Peignes Afro-Égyptiens : La découverte de nombreux peignes Afro-Égyptiens utilisés pour coiffer les cheveux crépus apporte un éclairage nouveau sur la nature des coiffures de l’époque, tout comme les scènes de tressage ornant les murs des temples Noirs/Africains/Égyptiens. De plus, grâce aux sculptures découvertes dans les tombeaux royaux, nous pouvons affirmer que les tresses étaient portées aussi bien par les femmes que par les hommes. « Les femmes Noires/Égyptiennes, réputées pour leur élégance, utilisaient des fils d’or pour sublimer leurs tresses. C’est de la vallée du Nil que ce type de coiffure s’est répandu.
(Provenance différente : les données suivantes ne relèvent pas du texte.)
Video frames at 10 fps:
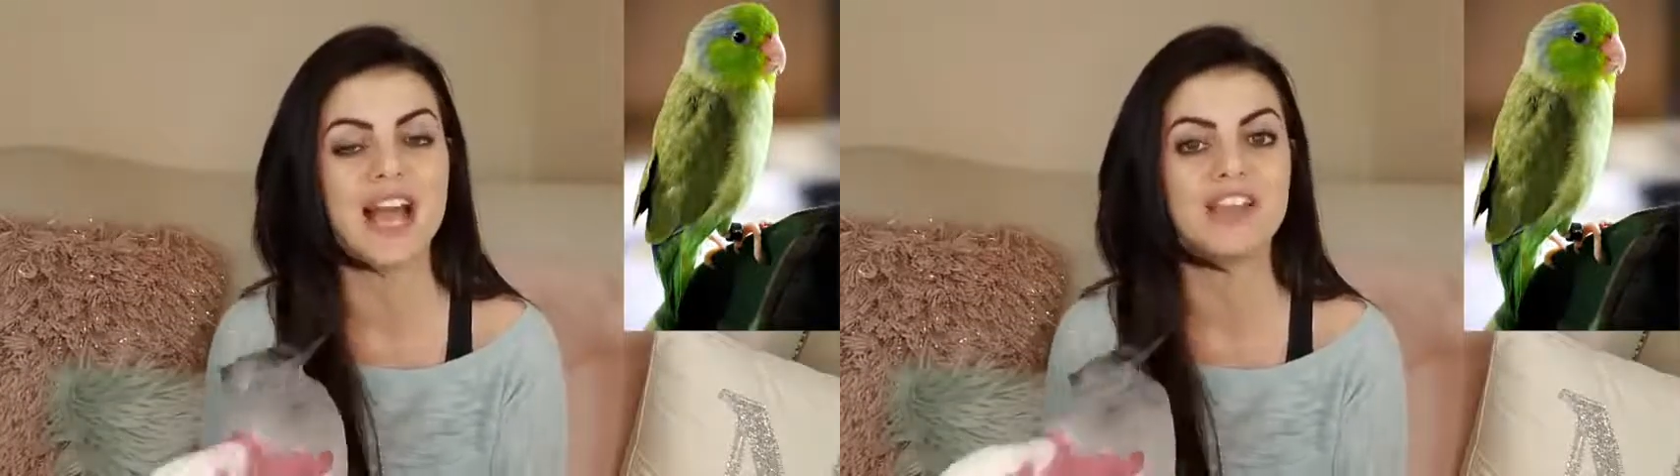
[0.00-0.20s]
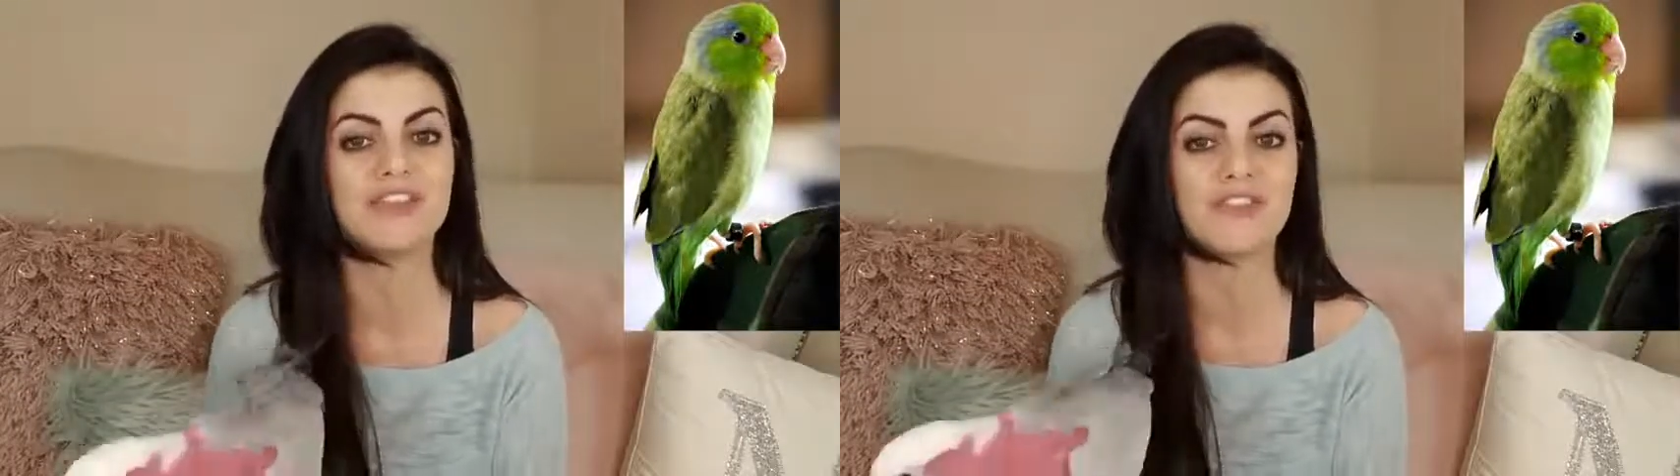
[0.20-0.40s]

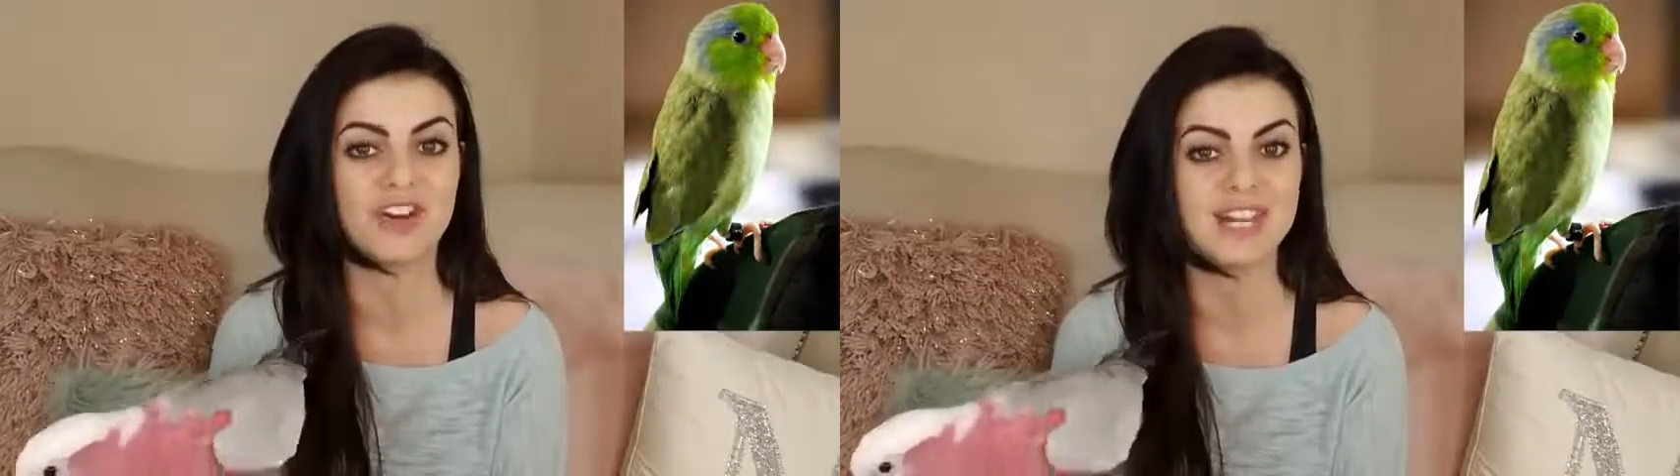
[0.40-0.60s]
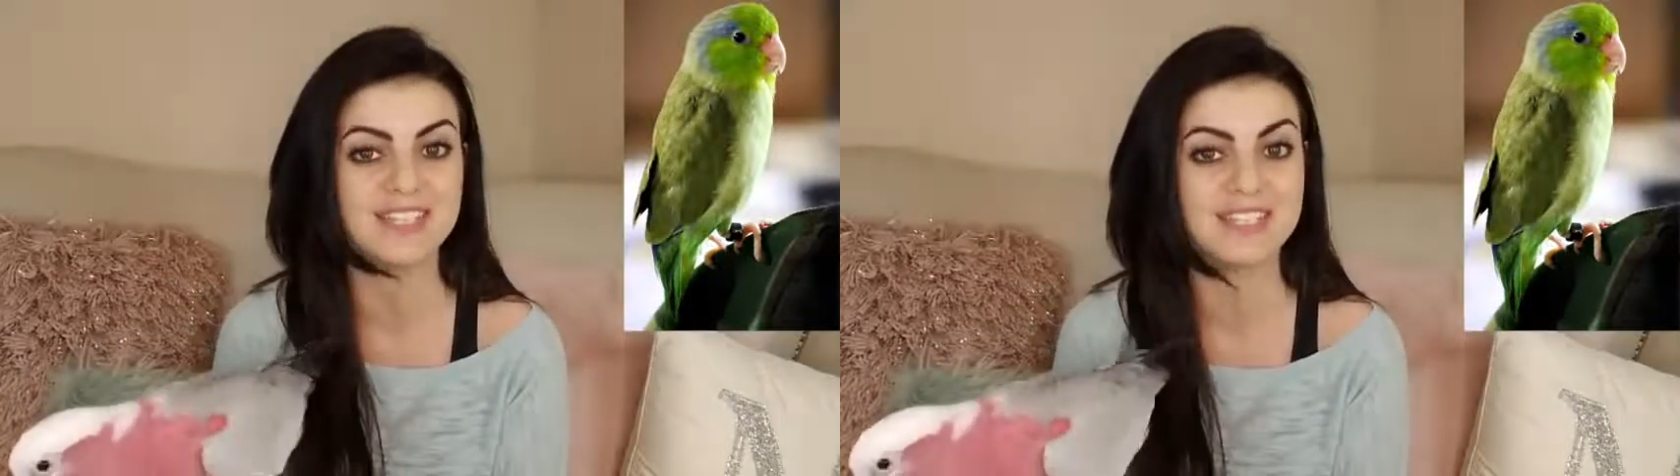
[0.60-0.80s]
and
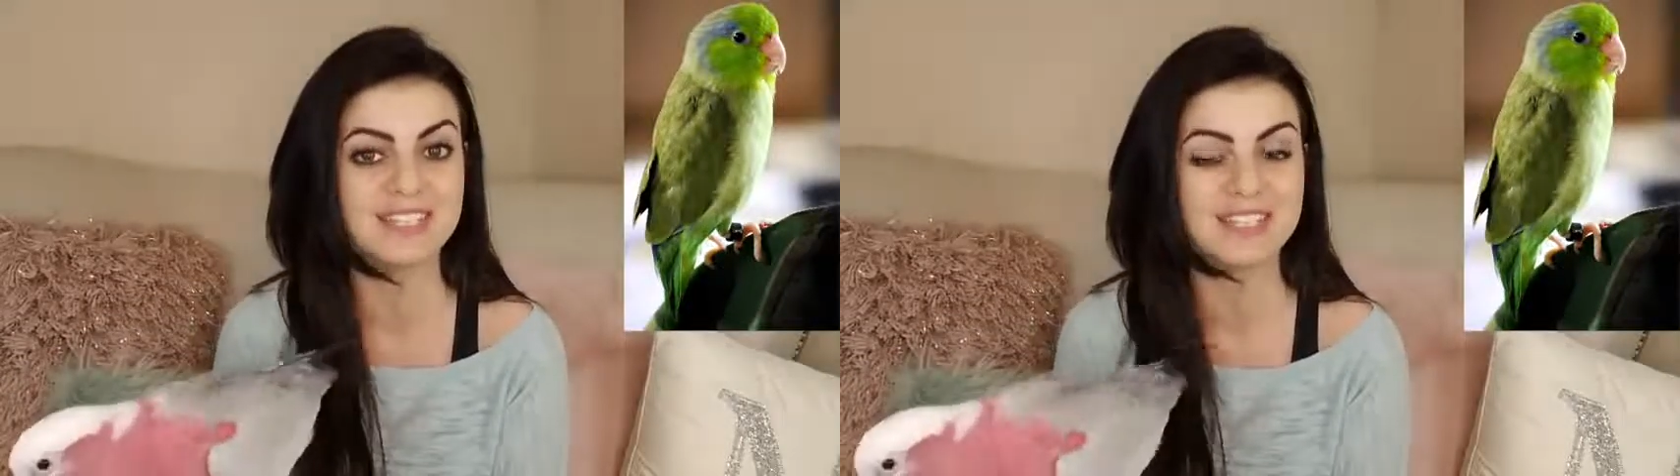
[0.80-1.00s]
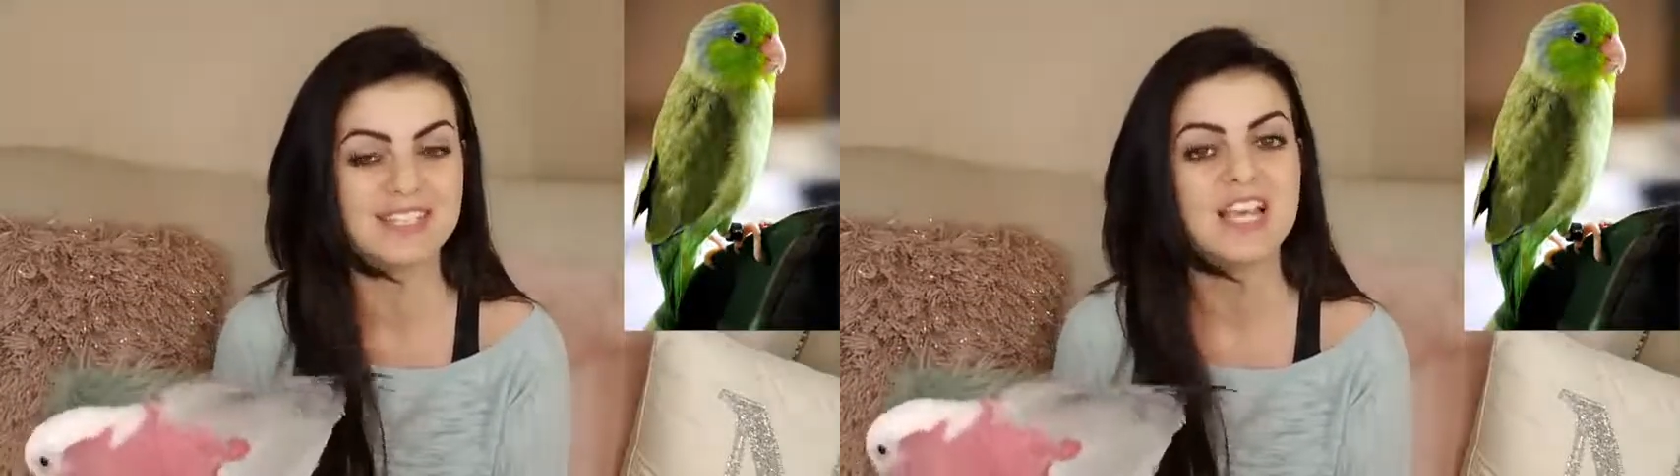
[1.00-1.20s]

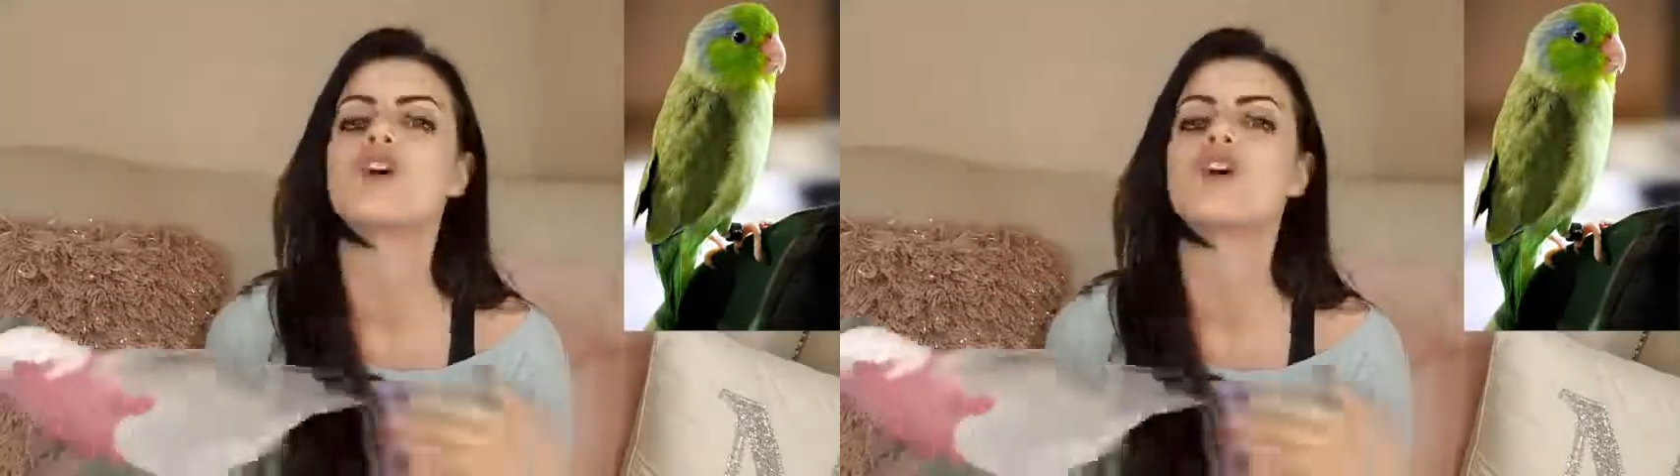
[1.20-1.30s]
phrases.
Chaque style, parfois très complexe à réaliser, revêt une signification particulière, liée à l’âge, au statut social ou à divers événements de la vie, tels qu’un mariage ou des funérailles ».
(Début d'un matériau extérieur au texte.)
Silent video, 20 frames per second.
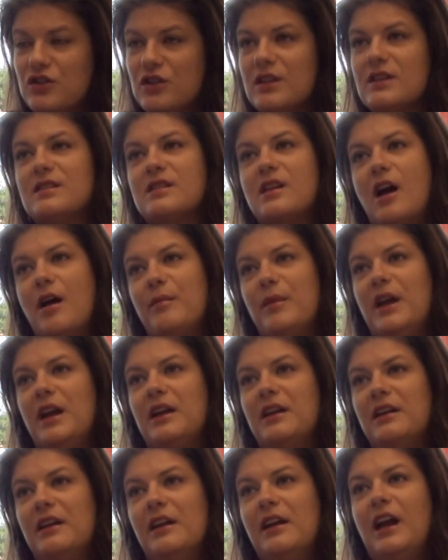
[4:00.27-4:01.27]
that's
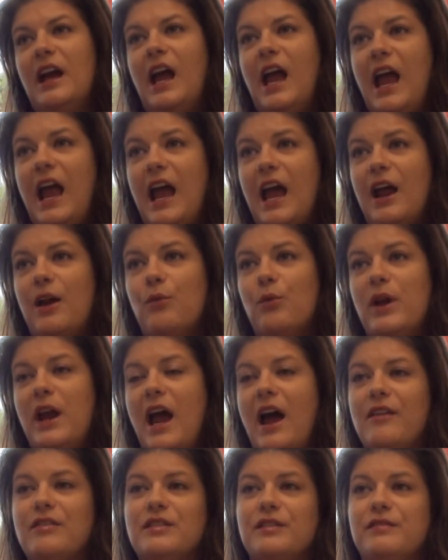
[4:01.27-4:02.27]
coming, and we
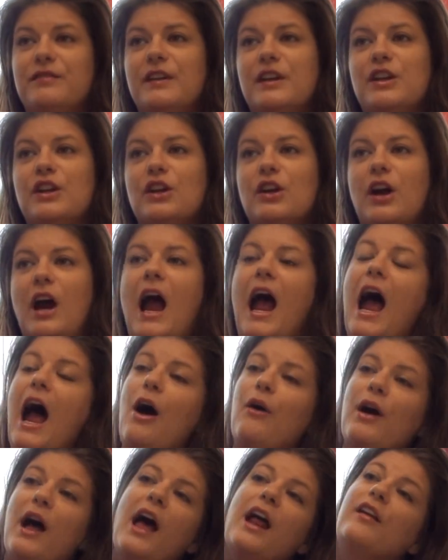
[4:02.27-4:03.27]
have to figure
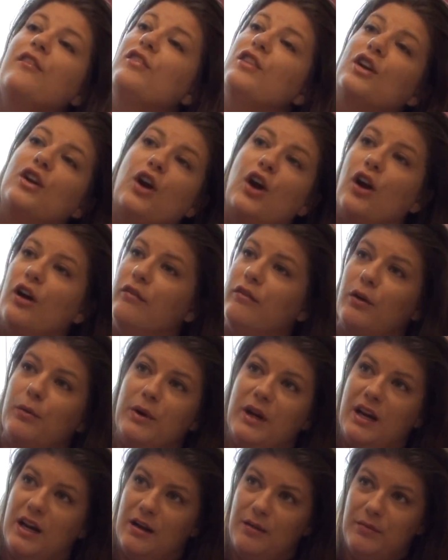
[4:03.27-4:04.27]
how ahead of the curve are
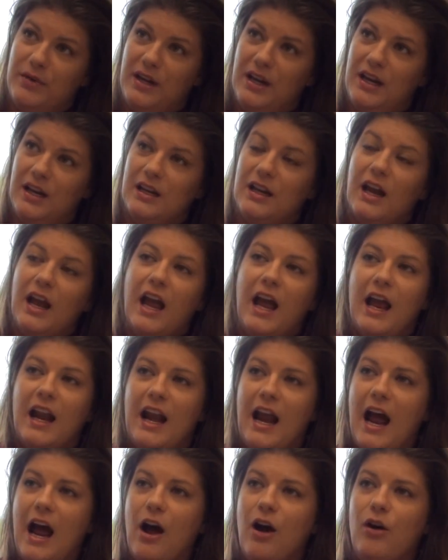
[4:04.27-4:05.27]
we going to be, and
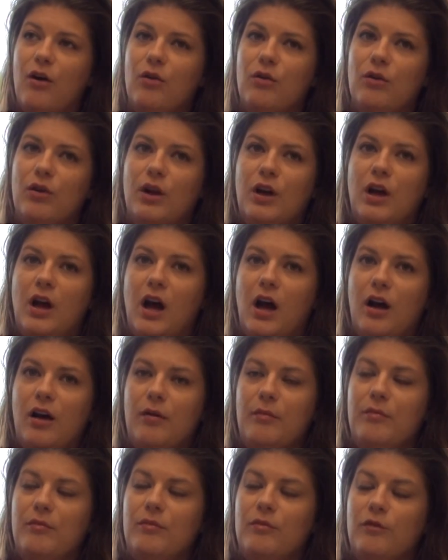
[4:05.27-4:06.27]
how
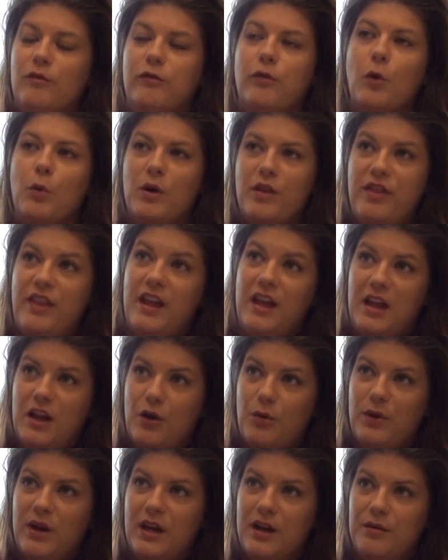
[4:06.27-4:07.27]
forward thinking
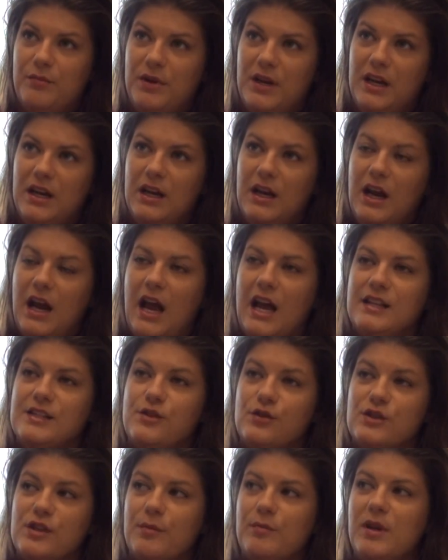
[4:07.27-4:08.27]
are we going to be. And
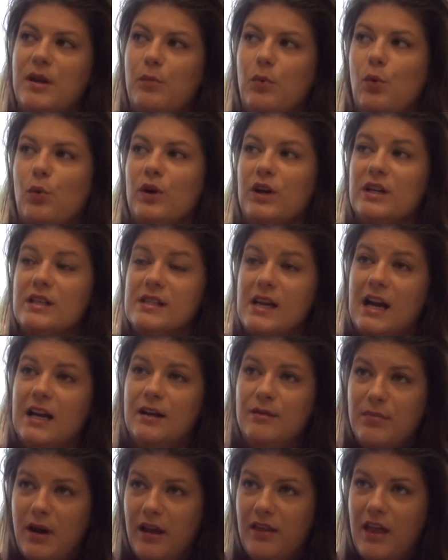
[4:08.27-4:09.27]
so some people were
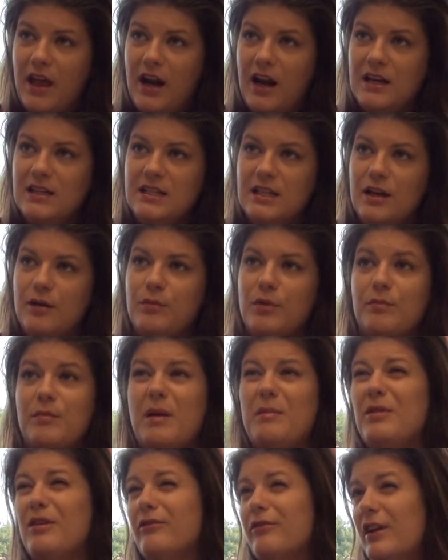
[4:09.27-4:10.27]
excited by that idea but
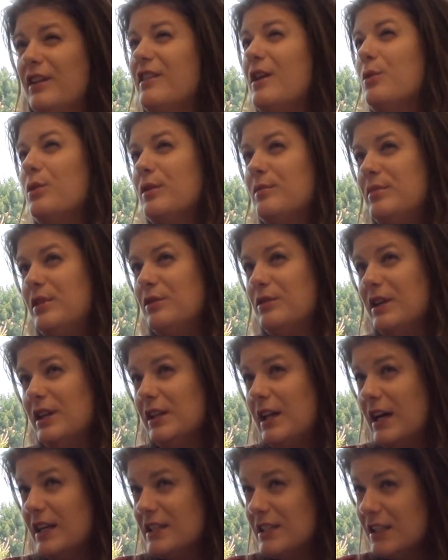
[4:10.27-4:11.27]
maybe afraid they wouldn't be
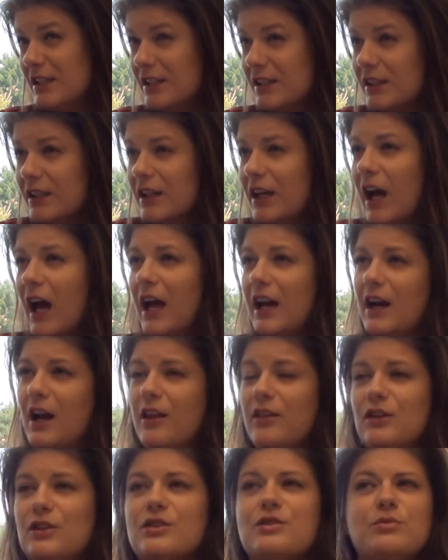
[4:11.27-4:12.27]
reelected, and
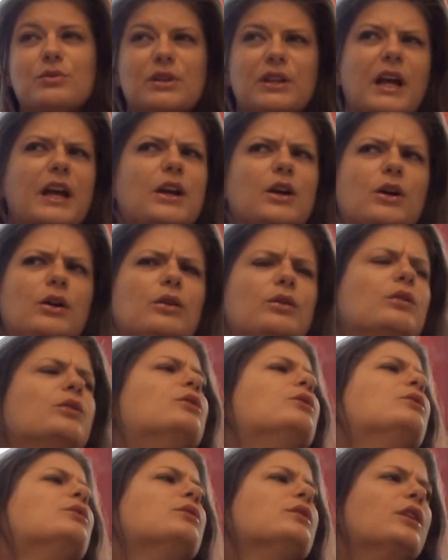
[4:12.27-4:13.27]
others were like,
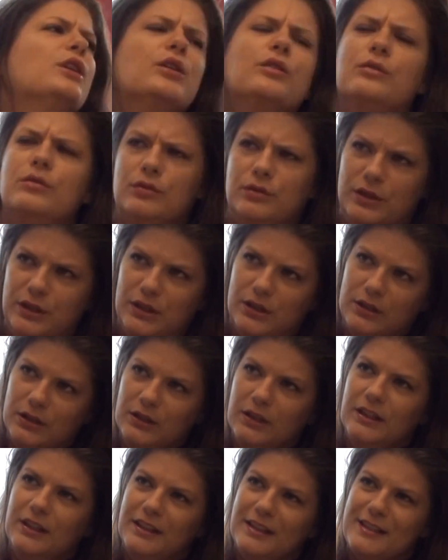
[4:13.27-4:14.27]
oh no.
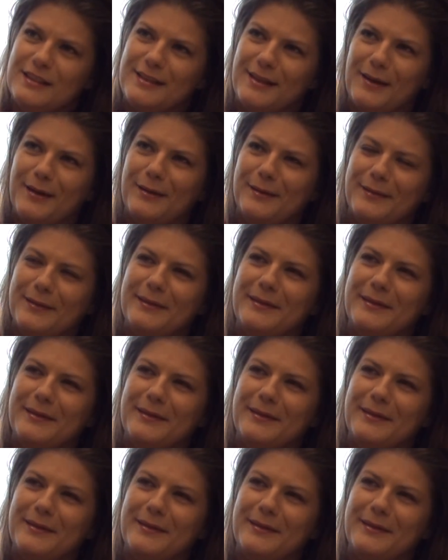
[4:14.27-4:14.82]
So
Il convient de noter que les tresses n’étaient pas seulement un moyen d’exprimer sa beauté, mais aussi de prendre soin de la texture des cheveux, notamment des cheveux crépus. Ces coiffures ont traversé les âges, portées par de nombreux Noirs/Africains. Ce n’est que durant la seconde moitié du XXe siècle que ces coiffures Africaines traditionnelles et ancestrales ont été découvertes dans d’autres régions du monde et adoptées, même par des personnes dont le type de cheveux ne nécessitait pas ce genre de soins. Dans les pays riches, cette tendance capillaire liée aux cheveux Afro a pris son essor à la fin des années 1960.
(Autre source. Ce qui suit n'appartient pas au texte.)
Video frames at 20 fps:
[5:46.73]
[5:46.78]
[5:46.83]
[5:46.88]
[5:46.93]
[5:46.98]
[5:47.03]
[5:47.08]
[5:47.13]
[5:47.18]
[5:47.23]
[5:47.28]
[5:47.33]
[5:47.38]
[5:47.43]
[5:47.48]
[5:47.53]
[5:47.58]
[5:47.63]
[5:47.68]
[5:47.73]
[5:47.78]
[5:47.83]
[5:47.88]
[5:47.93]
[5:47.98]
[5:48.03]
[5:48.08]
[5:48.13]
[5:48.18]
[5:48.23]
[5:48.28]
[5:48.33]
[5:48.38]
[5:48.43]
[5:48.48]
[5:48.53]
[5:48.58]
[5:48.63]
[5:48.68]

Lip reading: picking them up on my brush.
Face à un nombre croissant de leurs compatriotes se lissant les cheveux, le slogan « Black is beautiful » a été lancé par des militants Afro-Américains fiers de leurs racines Noires/Africaines. C’est principalement grâce à quelques figures emblématiques du militantisme Afro-Américain que les choses ont évolué de manière significative. Deux personnalités très médiatisées à l’époque ont joué un rôle de premier plan : l’activiste Afro-Américaine Angela Davis, reconnaissable à sa coiffure Afro, et le chanteur Bob Marley, figure emblématique du mouvement rastafari, avec ses célèbres dreadlocks.